人々のより豊な生活文化への貢献活動代表施設である「サントリー美術館」(左)と「サントリーホール」(右)。サントリーホールの大ホール壁面の内装材にはウイスキーの貯蔵樽に使われるホワイトオーク材を、そして、床や客席の椅子背板にはオーク(楢)材をと、ふんだんに木を使用し、サントリーならではの独自性とふかみのある音を演出する。
日本企業の伝統を受け継ぐ利益三分主義
「水と生きるSUNTORY」には、さらにもうひとつの意味がある。「それは、地球にとって水が欠かせないものであるように、サントリーが社会にとってなくてはならない存在となるよう、社会貢献に従事する、という意味です」と内貴氏は言う。
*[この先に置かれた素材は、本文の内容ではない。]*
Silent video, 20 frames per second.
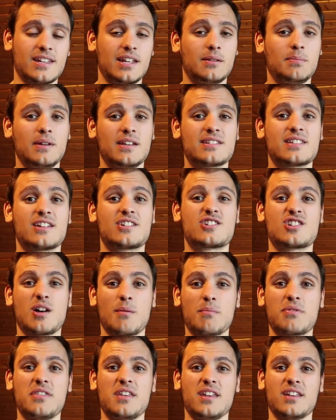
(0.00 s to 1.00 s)
it means that
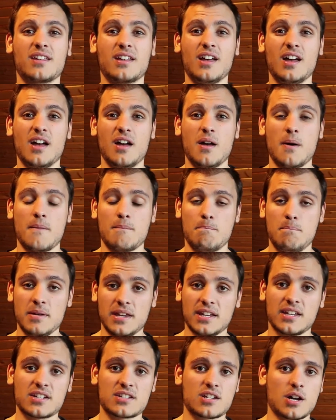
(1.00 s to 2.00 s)
something
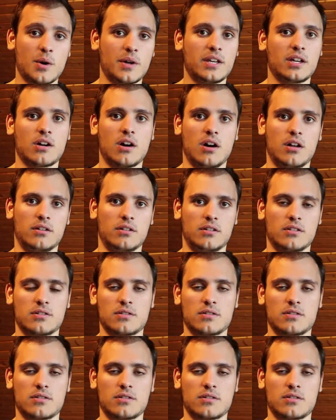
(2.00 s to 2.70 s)
big is going on.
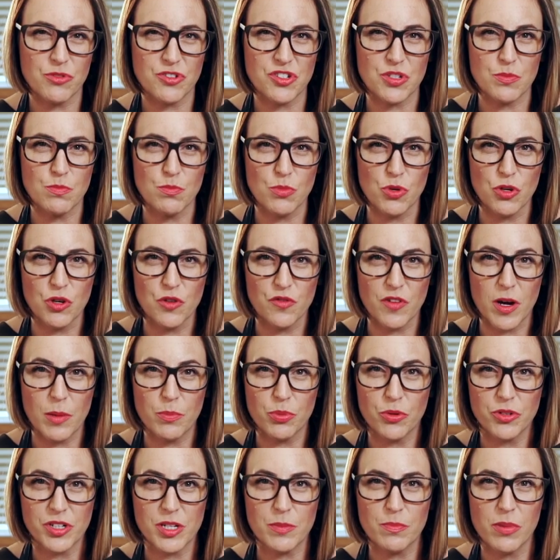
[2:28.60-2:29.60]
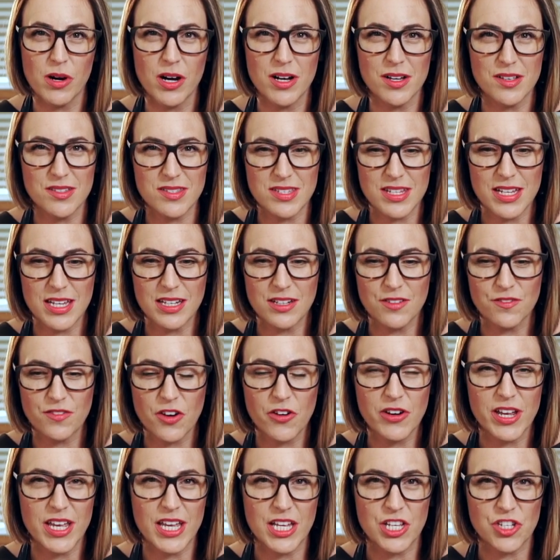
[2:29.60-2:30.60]
to move our body parts in a
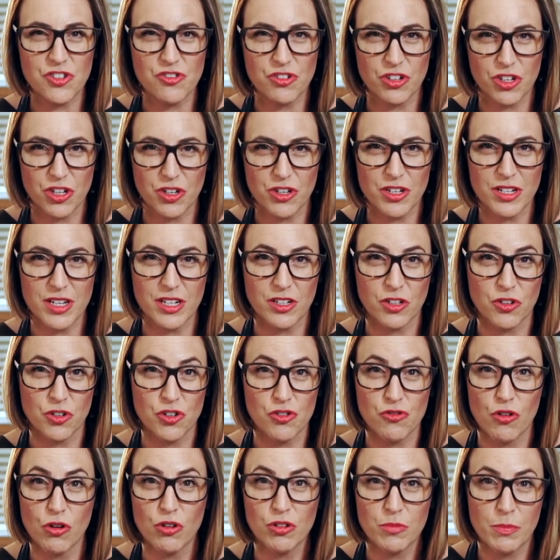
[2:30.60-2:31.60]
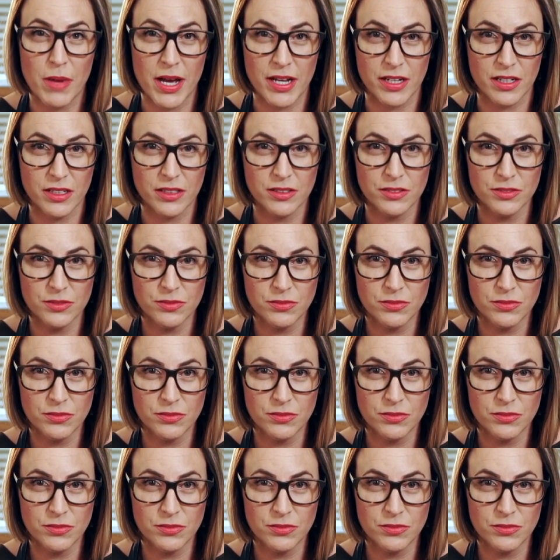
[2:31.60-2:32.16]
very intricate and controlled manner.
「当社には創業以来、“利益三分主義”という信念があります。それは、事業で得た利益の三分の一は社会に還元し、三分の一はお客様やお得意先にサービスとしてお返しし、残りの三分の一を事業資金としていく考え方です」。同社の社会貢献の歴史は古く、創業者・鳥井信治郎の時代には1921年の今宮無料診療所の設立に始まり、幼稚園や老人ホームの設立など幅広い社会福祉活動が手がけられ、現在まで長年にわたり続けられている。2代目・佐治敬三の時代になると、人の心を豊かにする文化活動への貢献もスタート。音楽財団や文化財団を設立するとともに、サントリー美術館、サントリーホールなど、日本を代表する文化施設を設立・運営してきたのである。